• _WORK REQUEST_: The reply should consist solely of the lines from the one that holds "[00:00:01.00 to 00:00:02.00]" through the last line of the material, reproduced exactly; no pictures belong in it.

• _DATA SHOWN_:
___
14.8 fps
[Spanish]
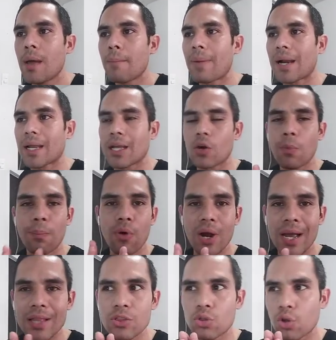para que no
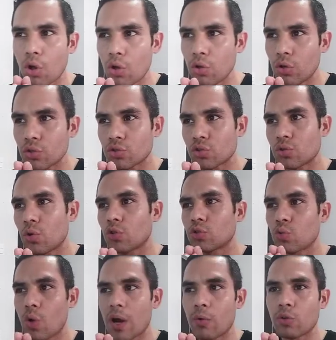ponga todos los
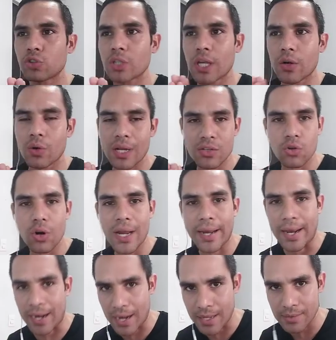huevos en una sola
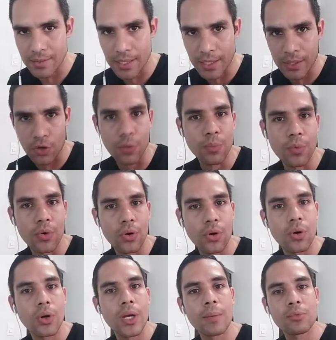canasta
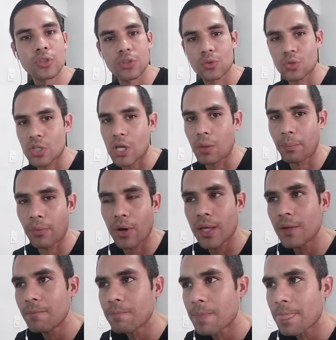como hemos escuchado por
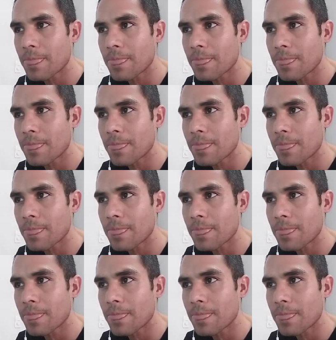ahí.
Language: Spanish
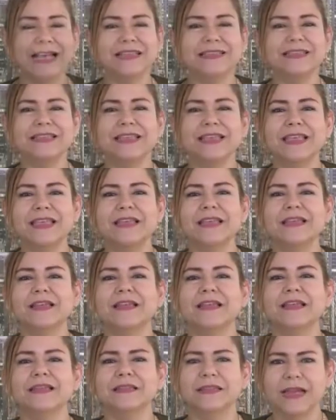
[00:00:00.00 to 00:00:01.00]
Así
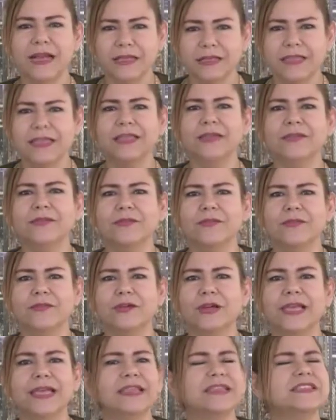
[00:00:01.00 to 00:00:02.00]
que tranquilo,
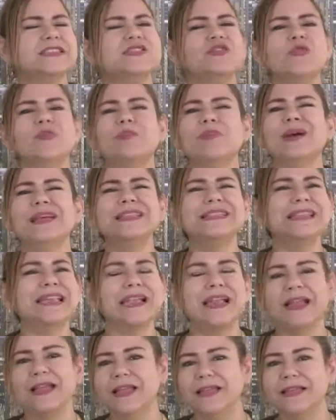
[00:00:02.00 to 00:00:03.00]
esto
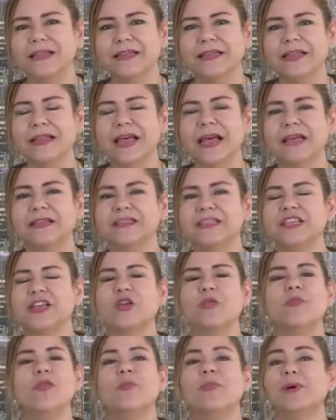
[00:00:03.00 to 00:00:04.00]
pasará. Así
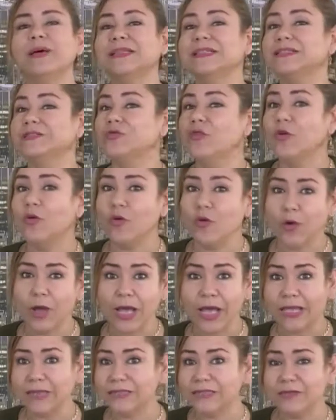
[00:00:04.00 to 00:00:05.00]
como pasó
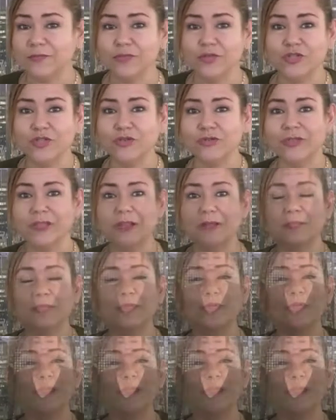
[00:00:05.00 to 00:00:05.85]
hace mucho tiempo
___
• _EXPECTED ANSWER_:
[00:00:01.00 to 00:00:02.00]
que tranquilo,
[00:00:02.00 to 00:00:03.00]
esto
[00:00:03.00 to 00:00:04.00]
pasará. Así
[00:00:04.00 to 00:00:05.00]
como pasó
[00:00:05.00 to 00:00:05.85]
hace mucho tiempo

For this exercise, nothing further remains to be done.